[Dataset entries]

+ + + + +

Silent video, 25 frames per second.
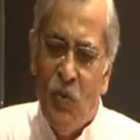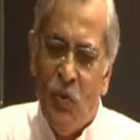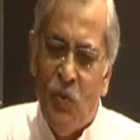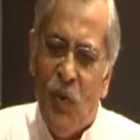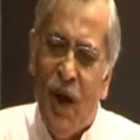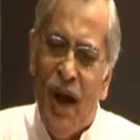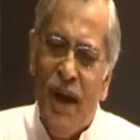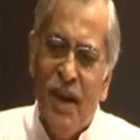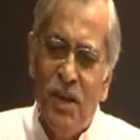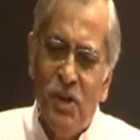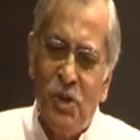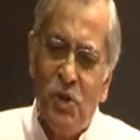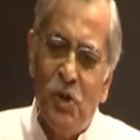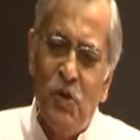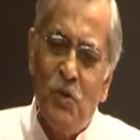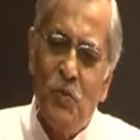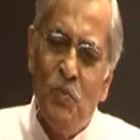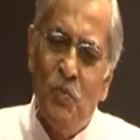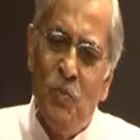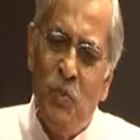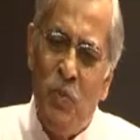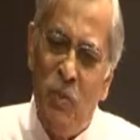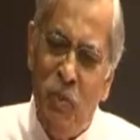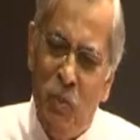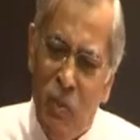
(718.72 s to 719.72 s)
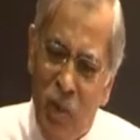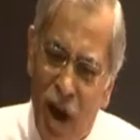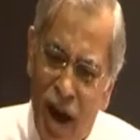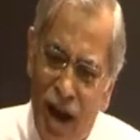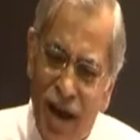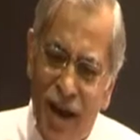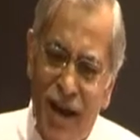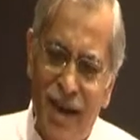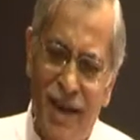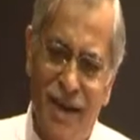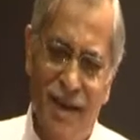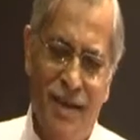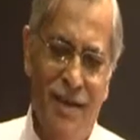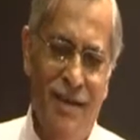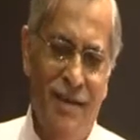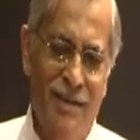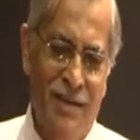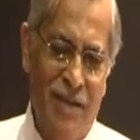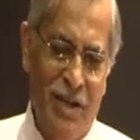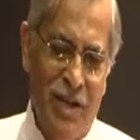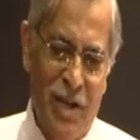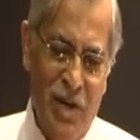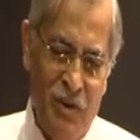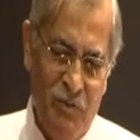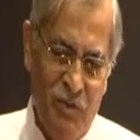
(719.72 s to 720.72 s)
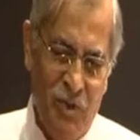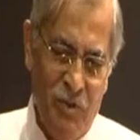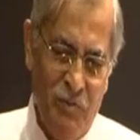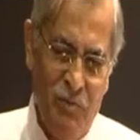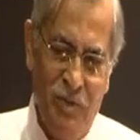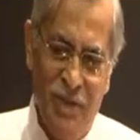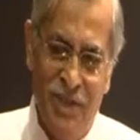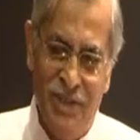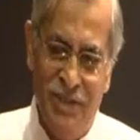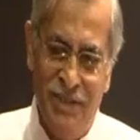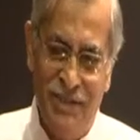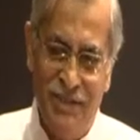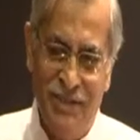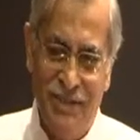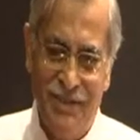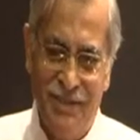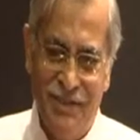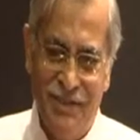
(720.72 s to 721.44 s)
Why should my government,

+ + + + +

§ **What you will do**:
Your copy of the entries must be exact and must contain no pictures.

§ **Answer to the exercise**:
Silent video, 25 frames per second.
(718.72 s to 719.72 s)
(719.72 s to 720.72 s)
(720.72 s to 721.44 s)
Why should my government,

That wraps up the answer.